* **TASK DESCRIPTION**
Starting at the line that contains "[44.54-45.54s]", reproduce every line through the end of the entries below, with no pictures in the copy.

[Collected data entries]
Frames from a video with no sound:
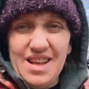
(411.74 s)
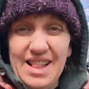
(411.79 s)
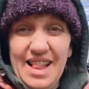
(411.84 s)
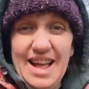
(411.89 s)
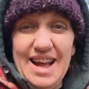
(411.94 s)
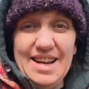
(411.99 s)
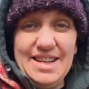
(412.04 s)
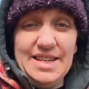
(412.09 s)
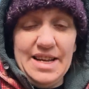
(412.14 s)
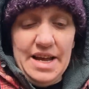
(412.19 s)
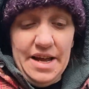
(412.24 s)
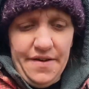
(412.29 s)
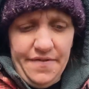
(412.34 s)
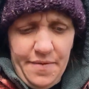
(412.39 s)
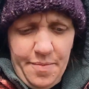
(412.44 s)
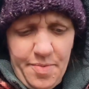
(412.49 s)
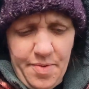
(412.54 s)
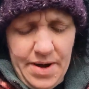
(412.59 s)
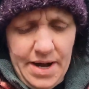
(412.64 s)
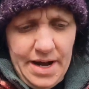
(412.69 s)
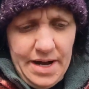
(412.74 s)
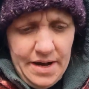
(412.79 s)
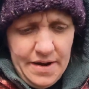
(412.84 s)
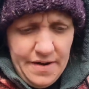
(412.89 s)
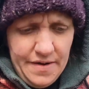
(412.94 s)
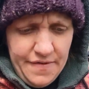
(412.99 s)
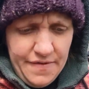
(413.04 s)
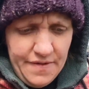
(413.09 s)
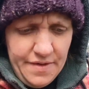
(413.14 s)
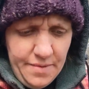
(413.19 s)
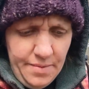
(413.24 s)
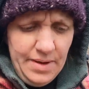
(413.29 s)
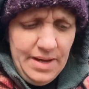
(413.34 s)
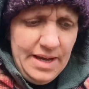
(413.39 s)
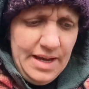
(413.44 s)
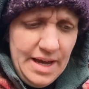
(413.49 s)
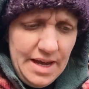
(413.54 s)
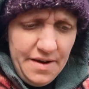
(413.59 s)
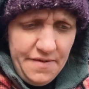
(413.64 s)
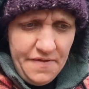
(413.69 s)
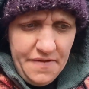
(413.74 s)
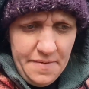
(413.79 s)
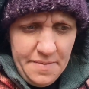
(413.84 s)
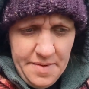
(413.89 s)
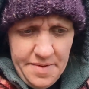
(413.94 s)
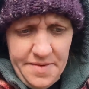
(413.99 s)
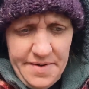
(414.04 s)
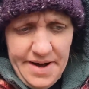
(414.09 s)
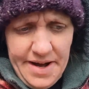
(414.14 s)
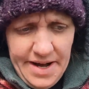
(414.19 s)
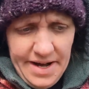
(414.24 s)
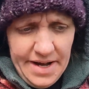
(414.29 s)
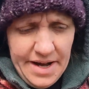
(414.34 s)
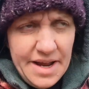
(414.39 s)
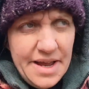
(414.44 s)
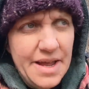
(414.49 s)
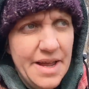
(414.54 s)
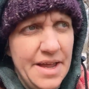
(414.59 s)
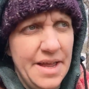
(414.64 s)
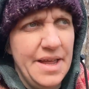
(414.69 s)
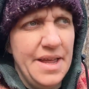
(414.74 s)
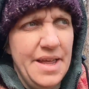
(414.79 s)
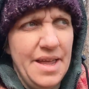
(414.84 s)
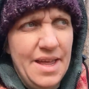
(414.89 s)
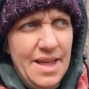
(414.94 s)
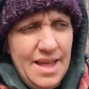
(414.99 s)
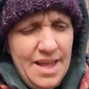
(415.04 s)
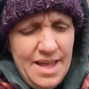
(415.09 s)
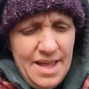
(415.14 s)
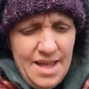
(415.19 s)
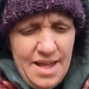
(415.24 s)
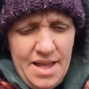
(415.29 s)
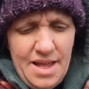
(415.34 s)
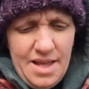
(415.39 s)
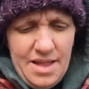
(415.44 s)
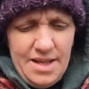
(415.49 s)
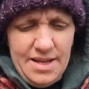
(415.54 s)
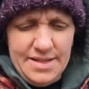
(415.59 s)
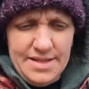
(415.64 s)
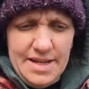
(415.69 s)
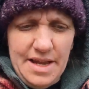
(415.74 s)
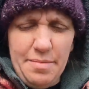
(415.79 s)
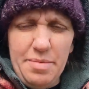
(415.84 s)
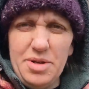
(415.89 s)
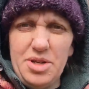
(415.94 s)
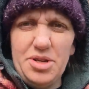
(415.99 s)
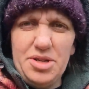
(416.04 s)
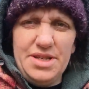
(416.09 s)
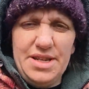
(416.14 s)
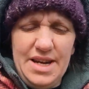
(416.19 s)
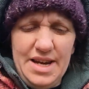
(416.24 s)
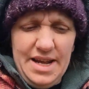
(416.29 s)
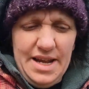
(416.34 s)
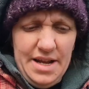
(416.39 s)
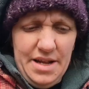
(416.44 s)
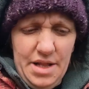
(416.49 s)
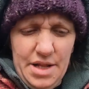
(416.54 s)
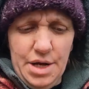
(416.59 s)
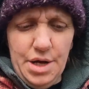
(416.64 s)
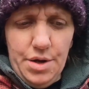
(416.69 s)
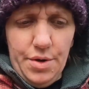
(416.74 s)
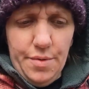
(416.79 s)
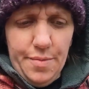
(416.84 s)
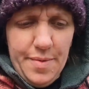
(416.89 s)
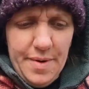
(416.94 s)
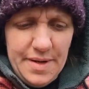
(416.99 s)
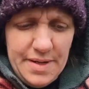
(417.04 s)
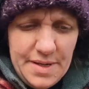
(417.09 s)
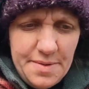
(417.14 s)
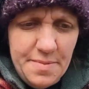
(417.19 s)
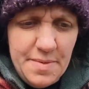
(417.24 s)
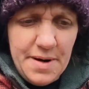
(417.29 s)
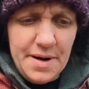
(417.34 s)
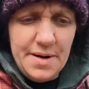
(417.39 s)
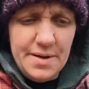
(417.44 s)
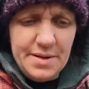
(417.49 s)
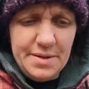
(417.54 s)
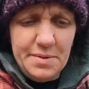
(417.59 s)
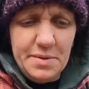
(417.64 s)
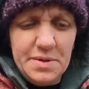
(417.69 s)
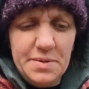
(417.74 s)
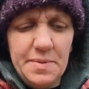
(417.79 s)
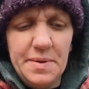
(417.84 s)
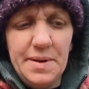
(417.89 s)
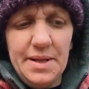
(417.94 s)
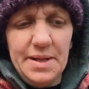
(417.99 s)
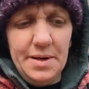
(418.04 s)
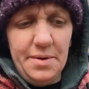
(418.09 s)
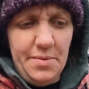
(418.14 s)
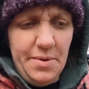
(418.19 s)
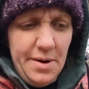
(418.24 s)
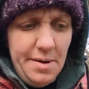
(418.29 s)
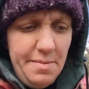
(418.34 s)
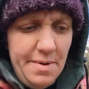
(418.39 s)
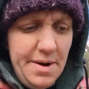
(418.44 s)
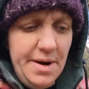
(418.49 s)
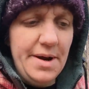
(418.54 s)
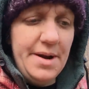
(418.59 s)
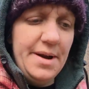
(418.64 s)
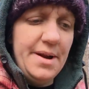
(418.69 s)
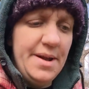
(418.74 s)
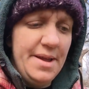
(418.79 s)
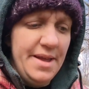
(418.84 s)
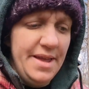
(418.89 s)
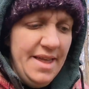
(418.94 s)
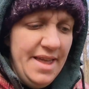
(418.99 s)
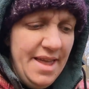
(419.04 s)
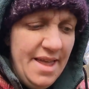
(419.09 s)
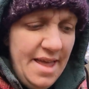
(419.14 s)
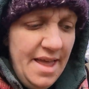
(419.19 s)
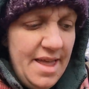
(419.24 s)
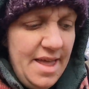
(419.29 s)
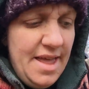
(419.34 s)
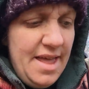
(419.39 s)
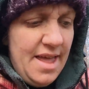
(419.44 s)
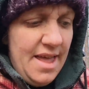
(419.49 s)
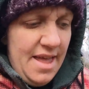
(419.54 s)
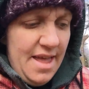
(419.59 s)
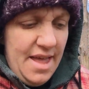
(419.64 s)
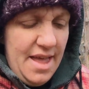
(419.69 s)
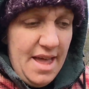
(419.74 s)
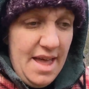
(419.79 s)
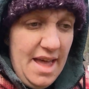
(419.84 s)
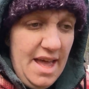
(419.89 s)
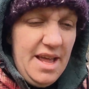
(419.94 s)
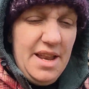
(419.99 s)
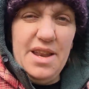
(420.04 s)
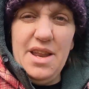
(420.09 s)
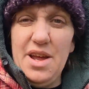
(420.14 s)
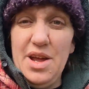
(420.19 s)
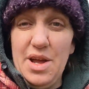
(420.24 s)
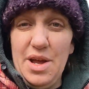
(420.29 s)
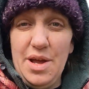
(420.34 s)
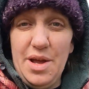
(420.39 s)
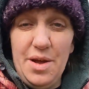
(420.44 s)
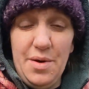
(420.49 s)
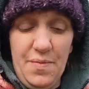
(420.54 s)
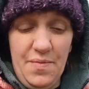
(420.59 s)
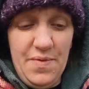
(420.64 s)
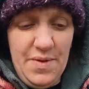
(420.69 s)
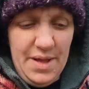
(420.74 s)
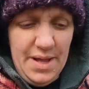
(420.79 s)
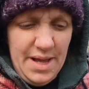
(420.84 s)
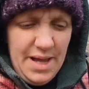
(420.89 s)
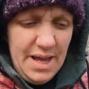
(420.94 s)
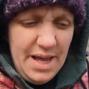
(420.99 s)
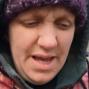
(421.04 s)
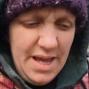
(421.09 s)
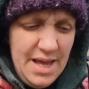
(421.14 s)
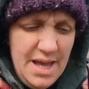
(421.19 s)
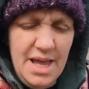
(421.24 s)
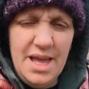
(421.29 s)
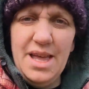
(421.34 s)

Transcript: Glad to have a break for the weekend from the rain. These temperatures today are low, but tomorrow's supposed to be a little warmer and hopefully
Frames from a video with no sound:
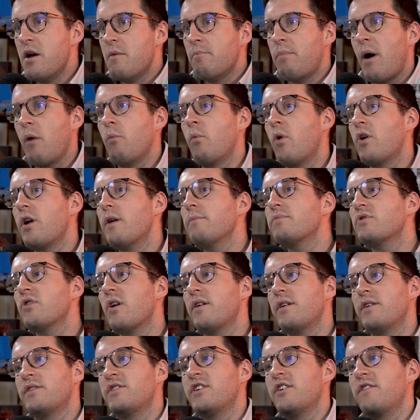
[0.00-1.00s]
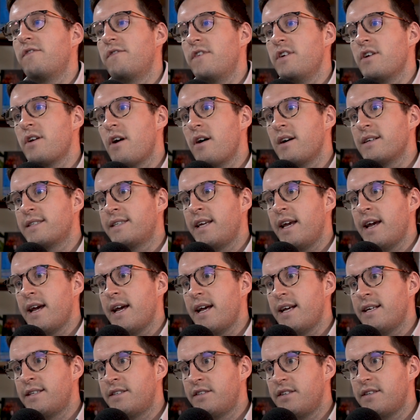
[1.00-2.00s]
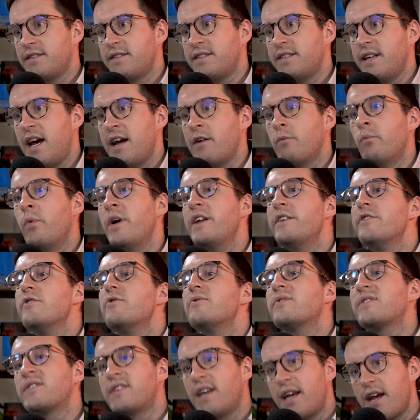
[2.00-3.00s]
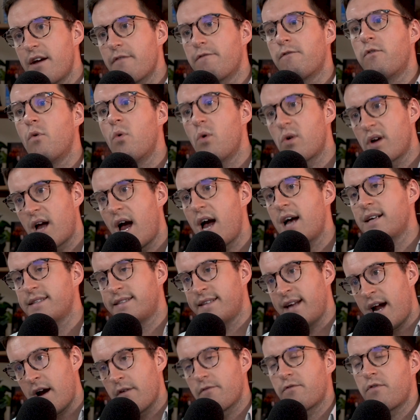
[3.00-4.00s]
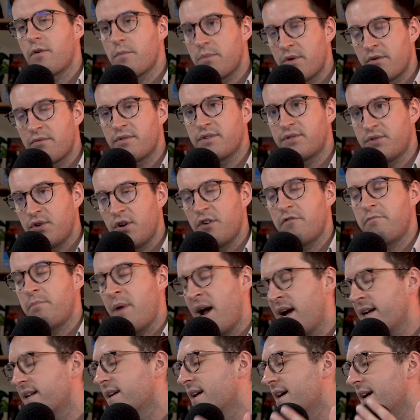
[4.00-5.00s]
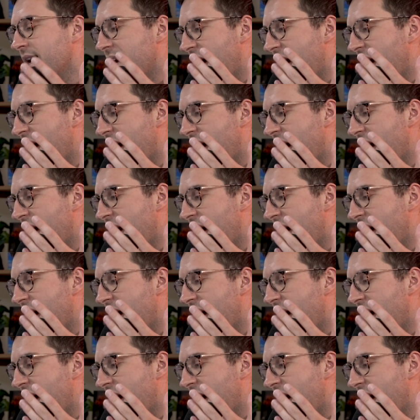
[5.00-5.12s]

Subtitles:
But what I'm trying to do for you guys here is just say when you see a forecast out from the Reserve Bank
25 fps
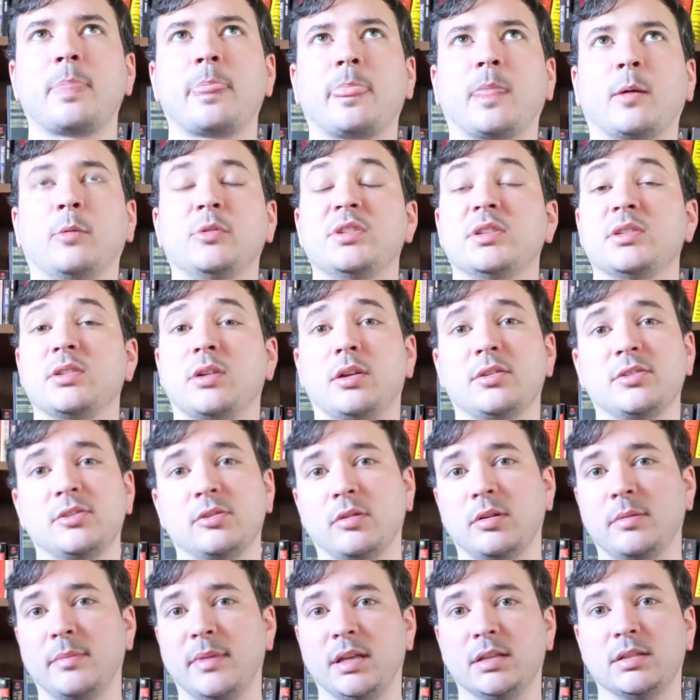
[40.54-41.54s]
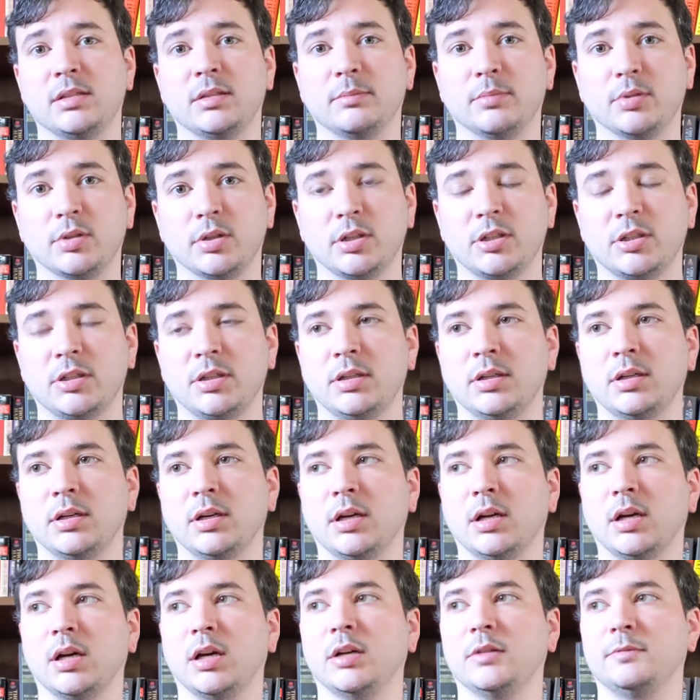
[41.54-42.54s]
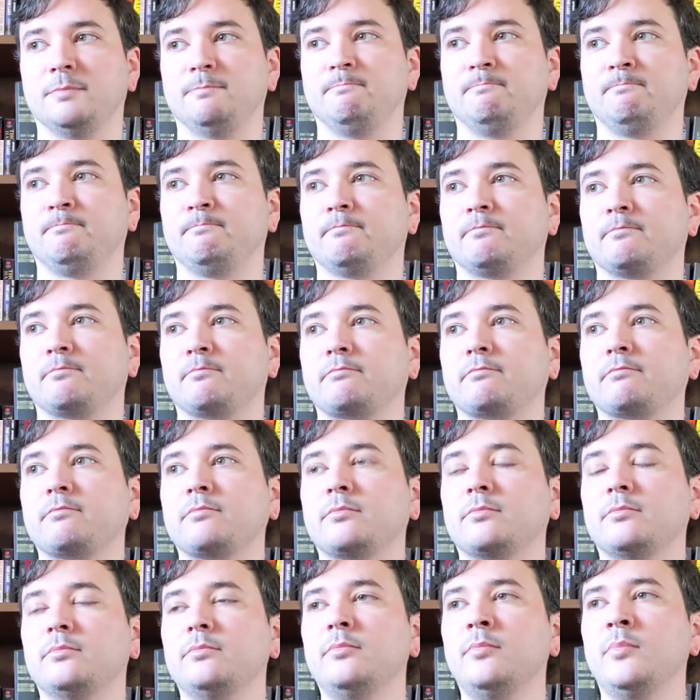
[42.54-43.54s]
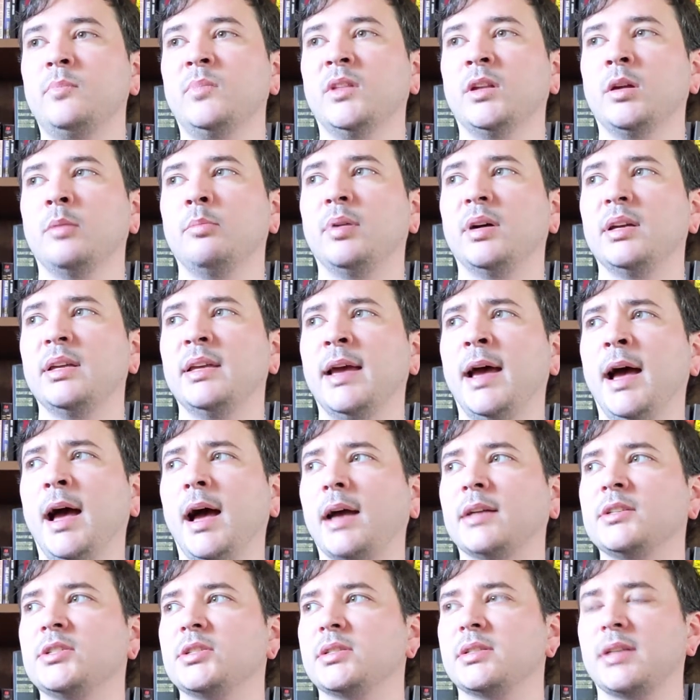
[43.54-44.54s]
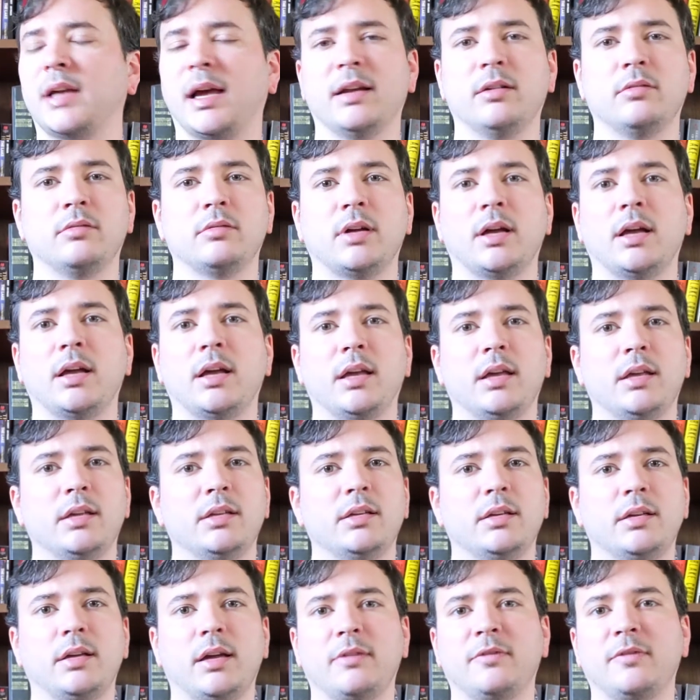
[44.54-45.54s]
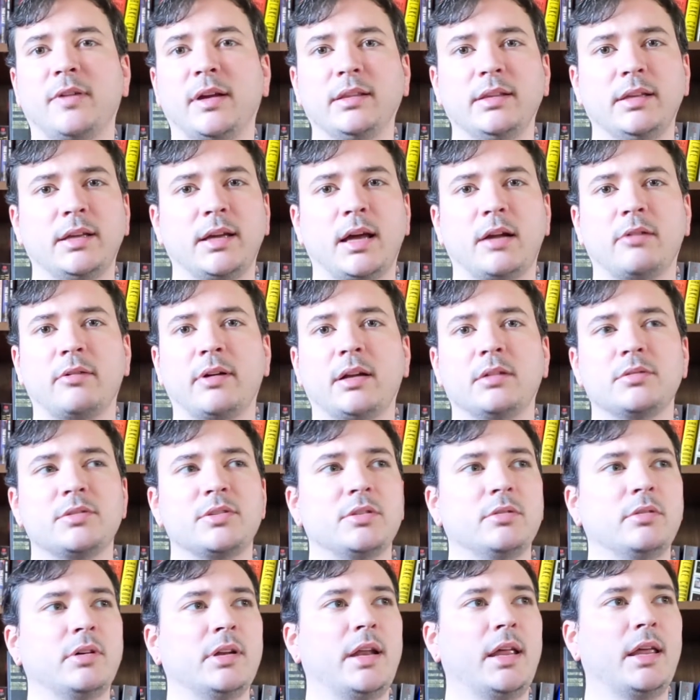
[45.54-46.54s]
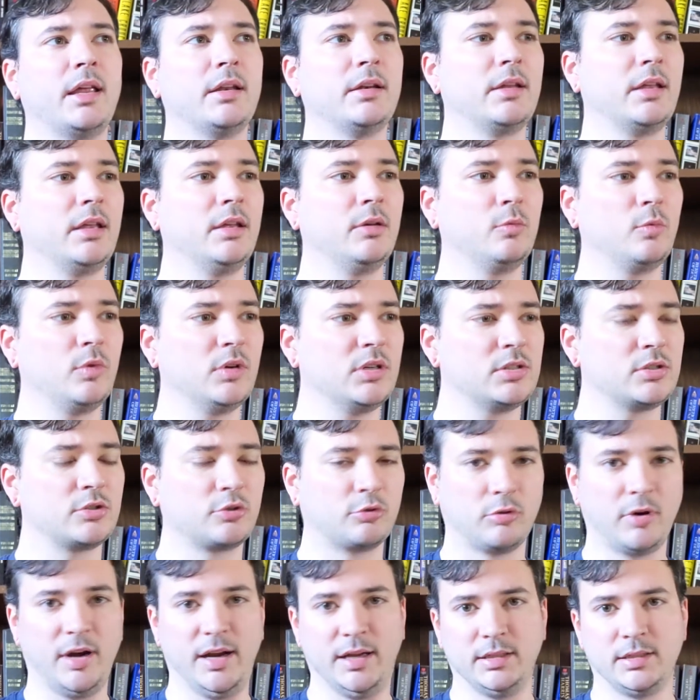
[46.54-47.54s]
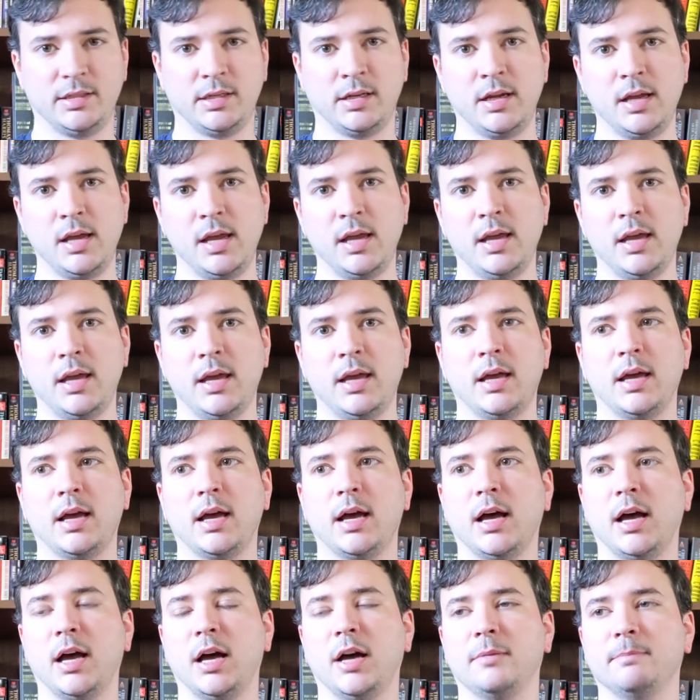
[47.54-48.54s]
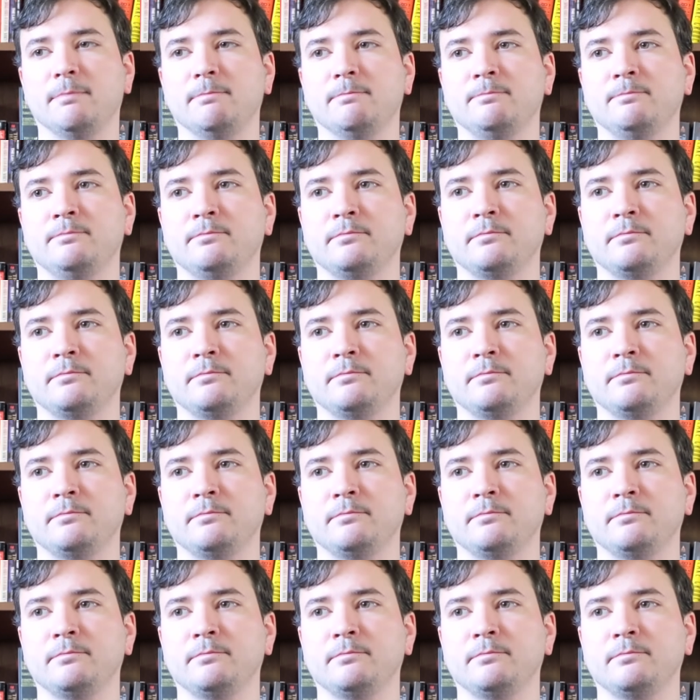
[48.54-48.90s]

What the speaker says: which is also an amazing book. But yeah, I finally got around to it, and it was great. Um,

* **TASK SOLUTION**
[44.54-45.54s]
[45.54-46.54s]
[46.54-47.54s]
[47.54-48.54s]
[48.54-48.90s]

What the speaker says: which is also an amazing book. But yeah, I finally got around to it, and it was great. Um,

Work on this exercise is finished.